■ Directions for this task ■
From the listing below, pull out all lines with "frames" in them.

■ Extracted material ■
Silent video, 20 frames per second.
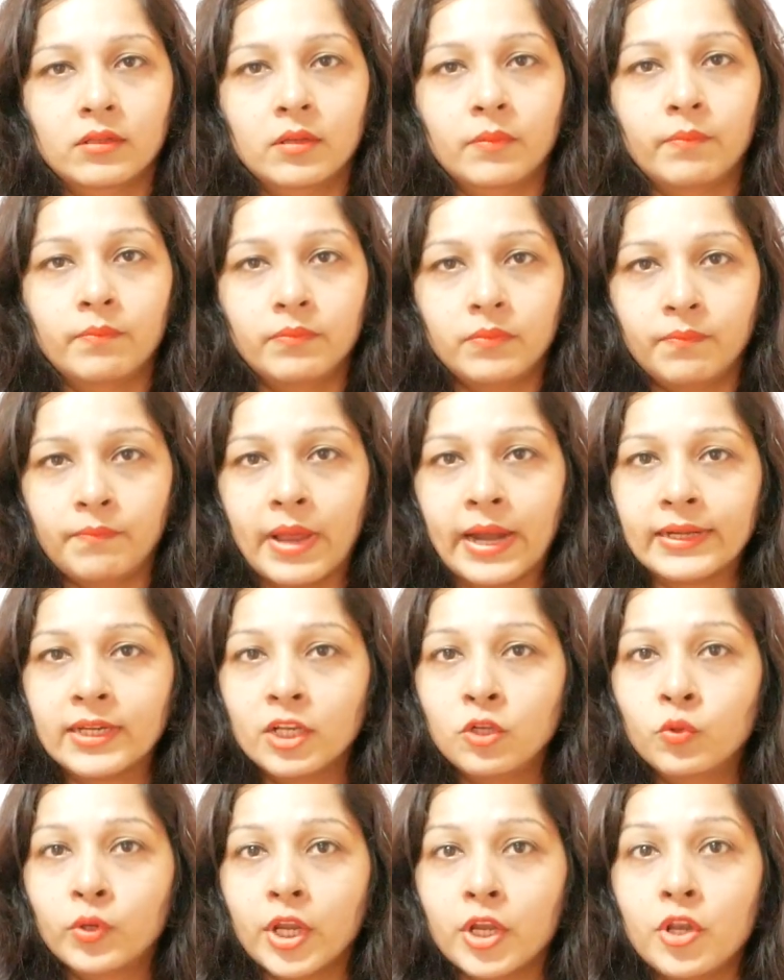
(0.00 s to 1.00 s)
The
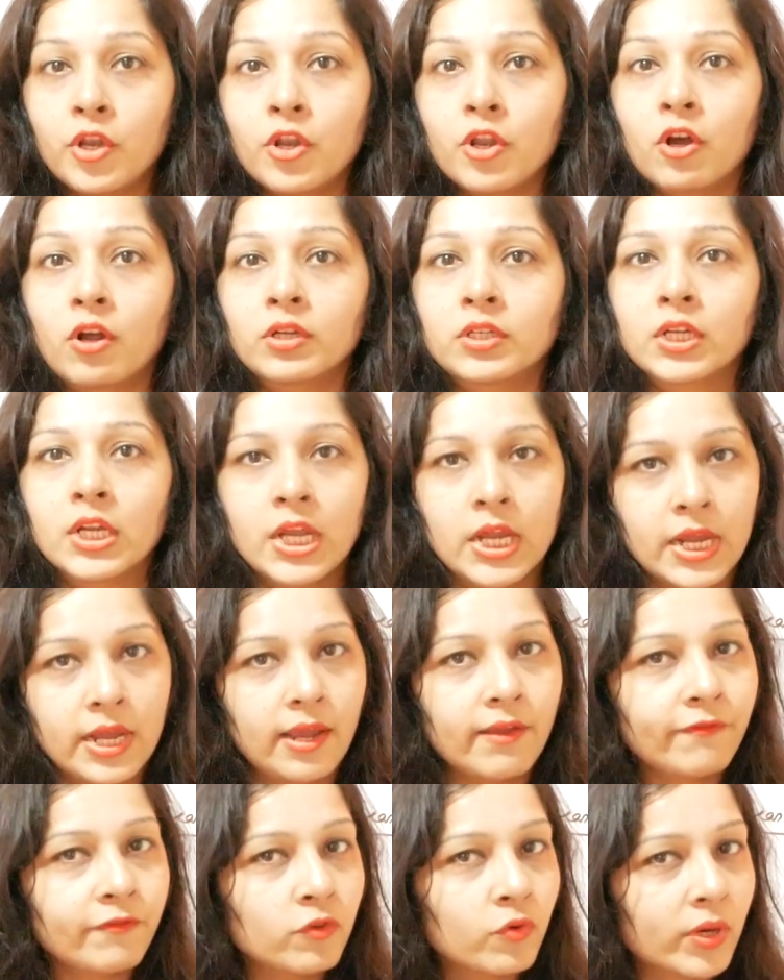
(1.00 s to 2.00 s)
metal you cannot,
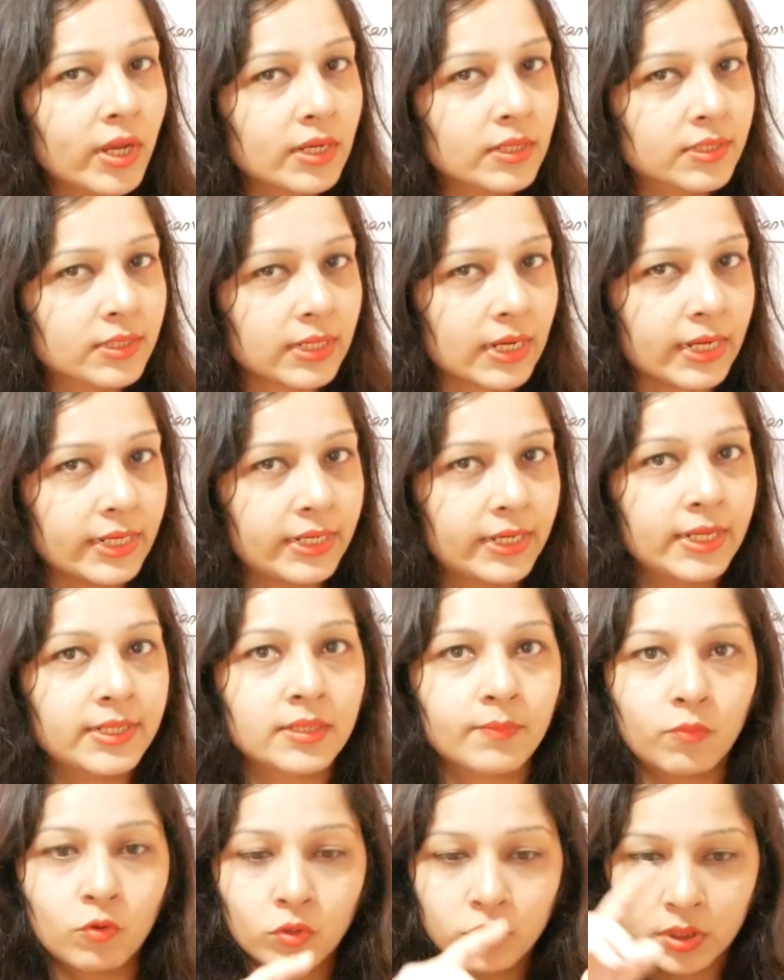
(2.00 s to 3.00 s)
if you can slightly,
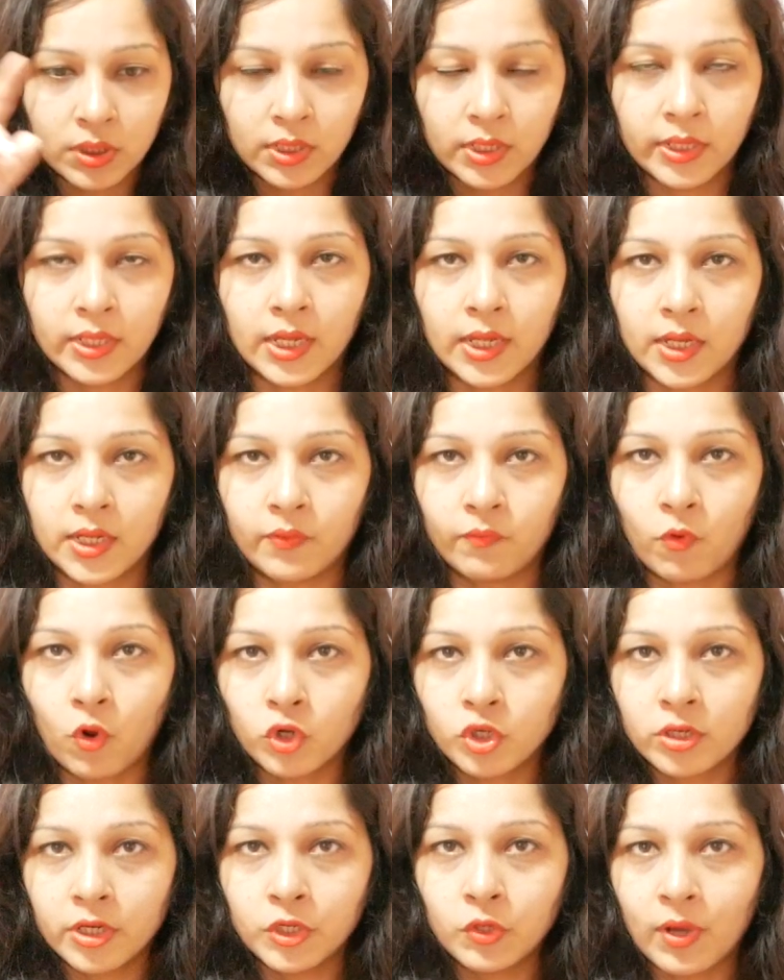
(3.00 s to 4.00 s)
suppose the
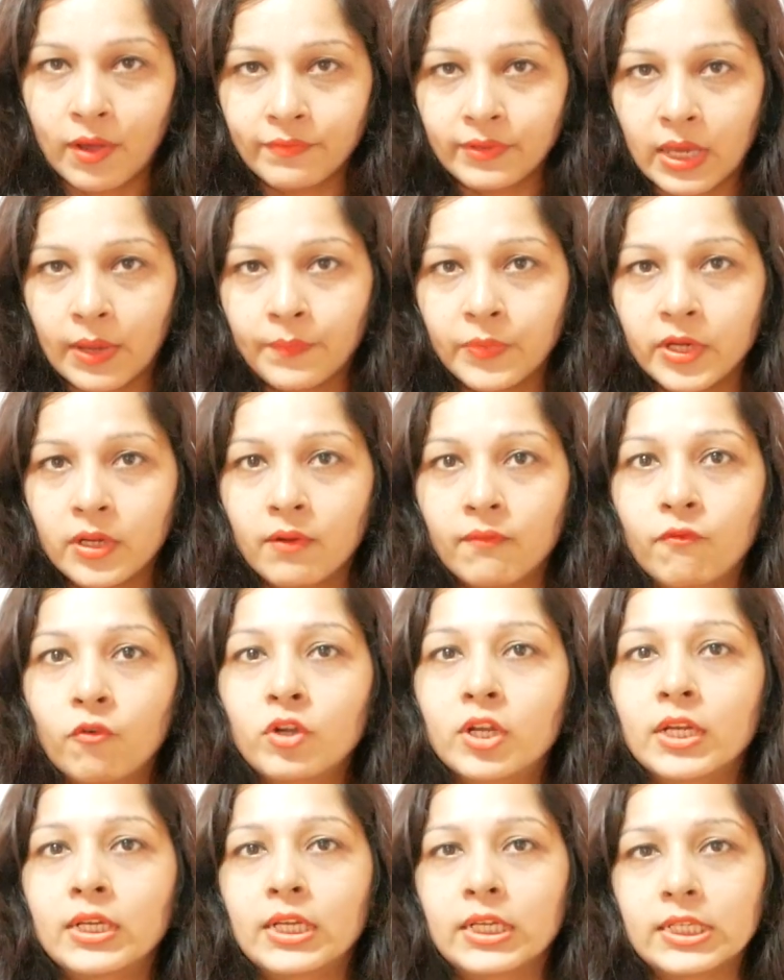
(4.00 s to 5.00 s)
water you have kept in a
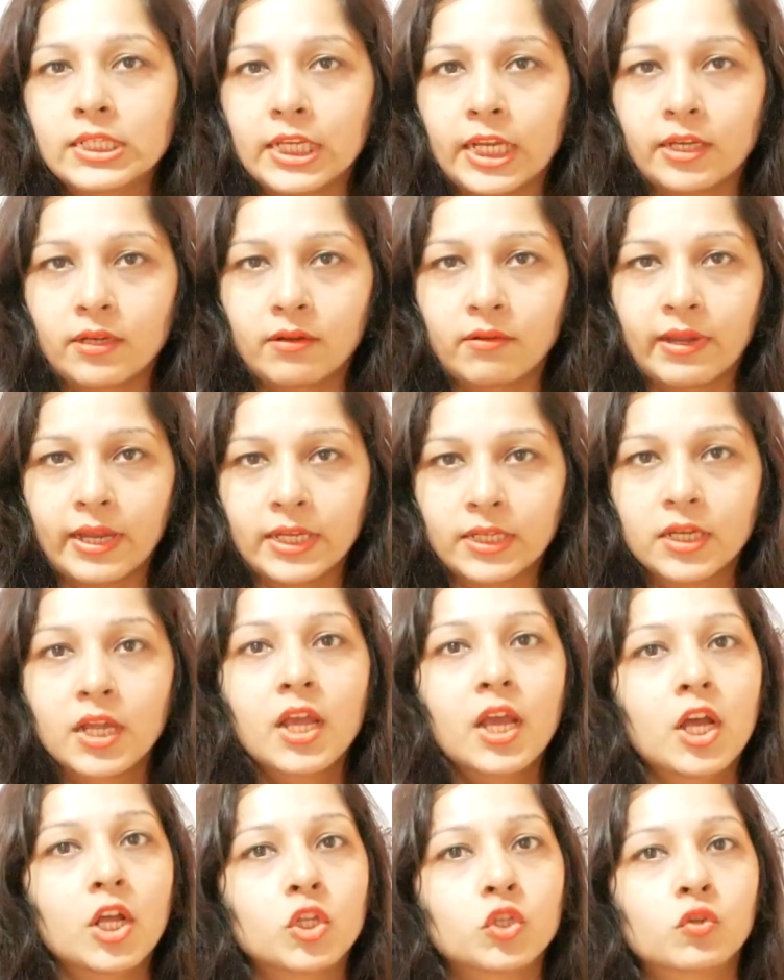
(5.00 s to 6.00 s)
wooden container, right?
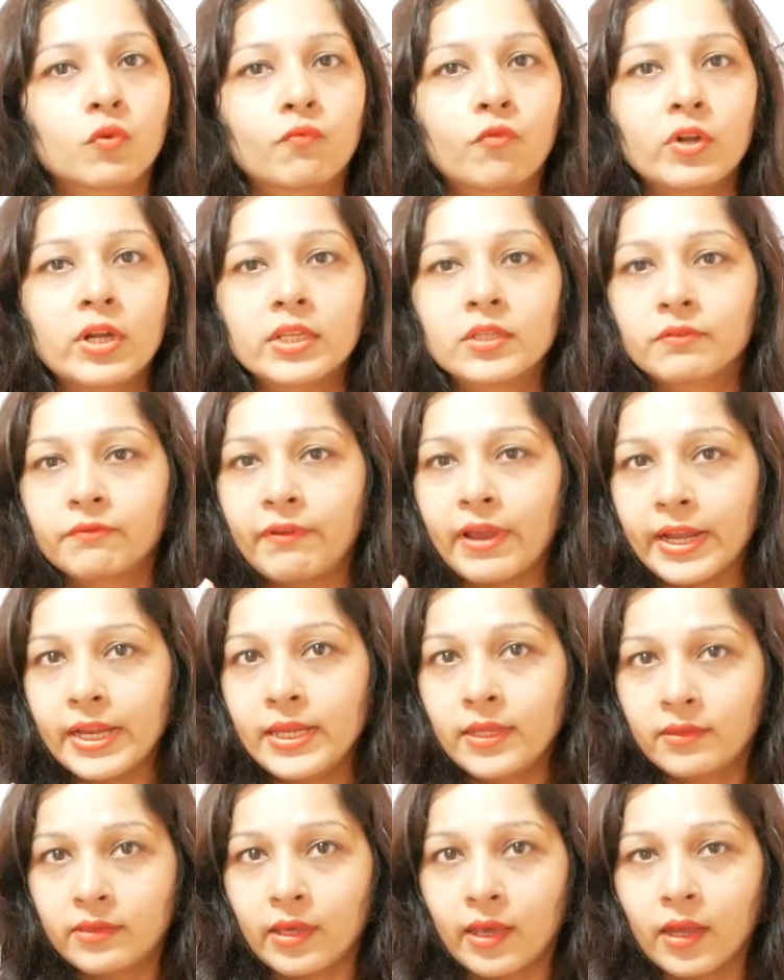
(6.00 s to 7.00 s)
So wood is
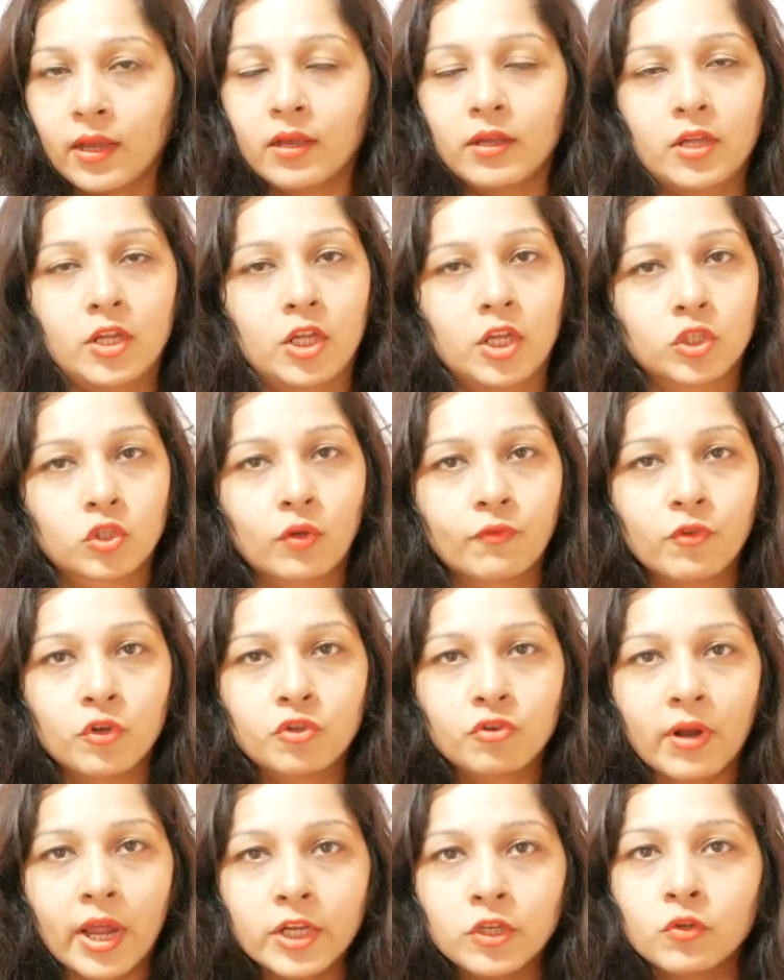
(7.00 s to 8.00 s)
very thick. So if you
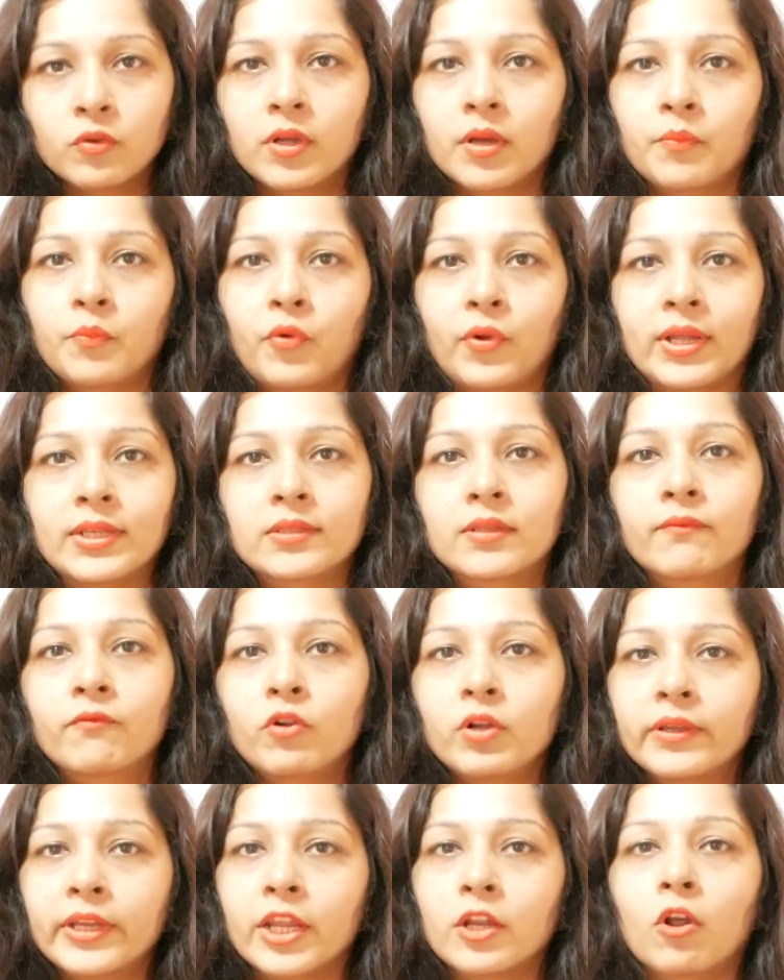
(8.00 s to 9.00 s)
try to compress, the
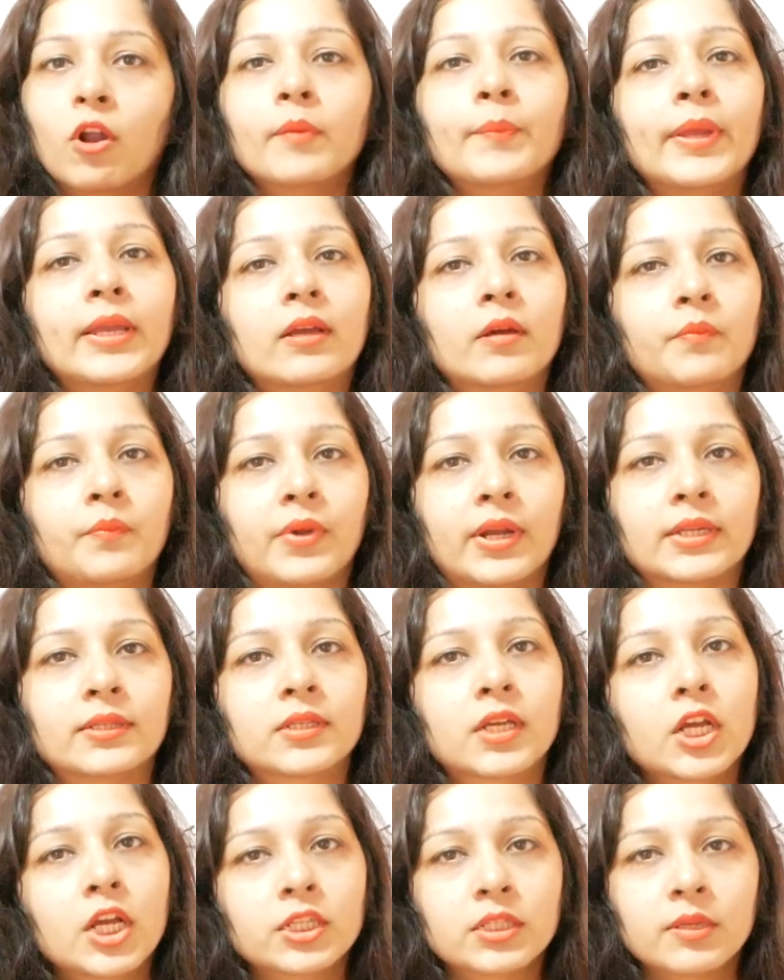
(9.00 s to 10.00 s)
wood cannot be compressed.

* * *

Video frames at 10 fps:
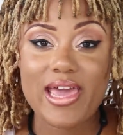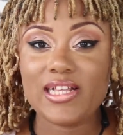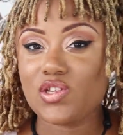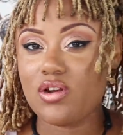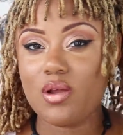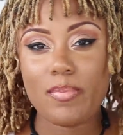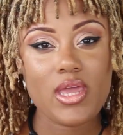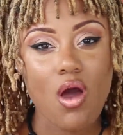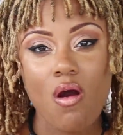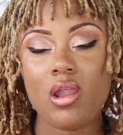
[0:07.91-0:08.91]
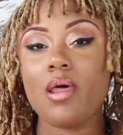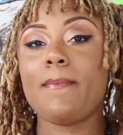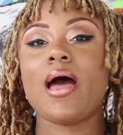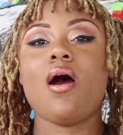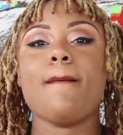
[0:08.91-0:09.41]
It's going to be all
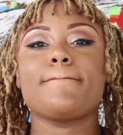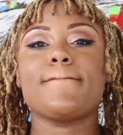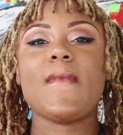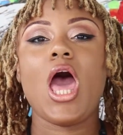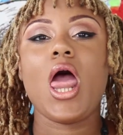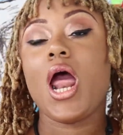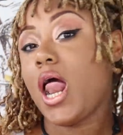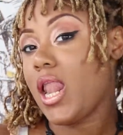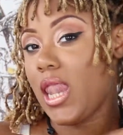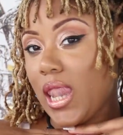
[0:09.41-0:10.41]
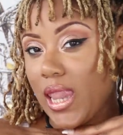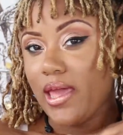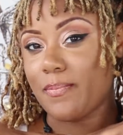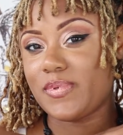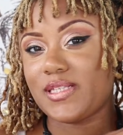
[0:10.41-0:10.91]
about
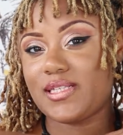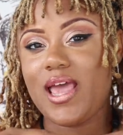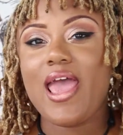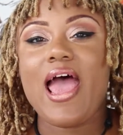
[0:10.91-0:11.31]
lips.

==

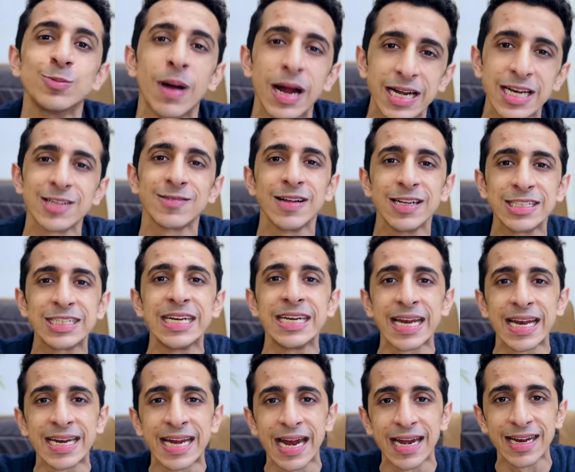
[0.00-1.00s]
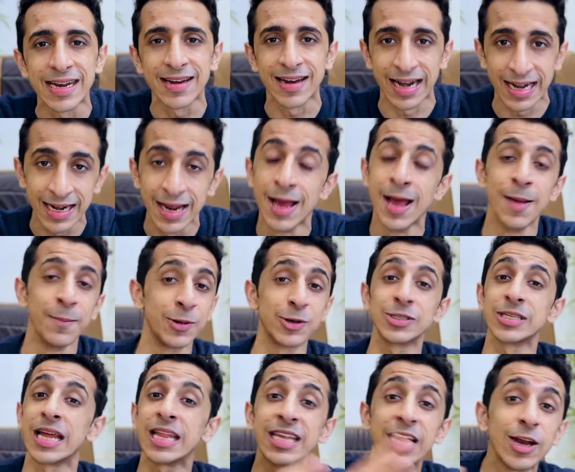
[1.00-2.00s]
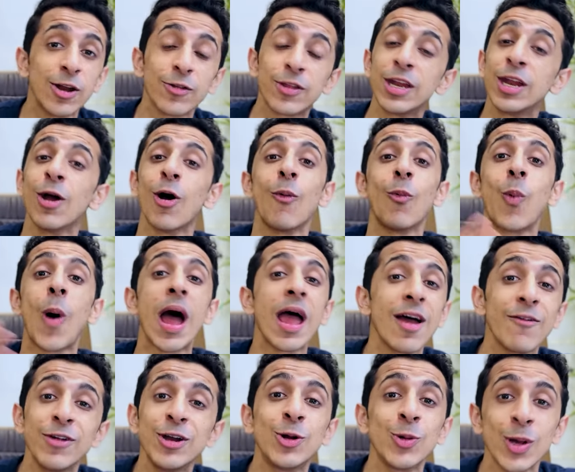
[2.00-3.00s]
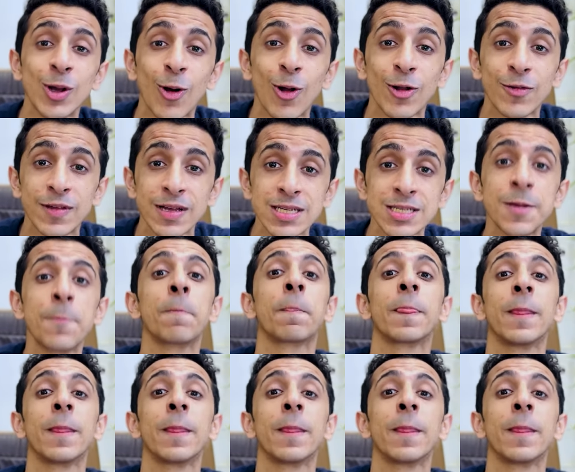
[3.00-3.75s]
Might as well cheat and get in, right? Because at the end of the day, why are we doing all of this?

■ Exercise solution ■
Silent video, 20 frames per second.
Video frames at 10 fps:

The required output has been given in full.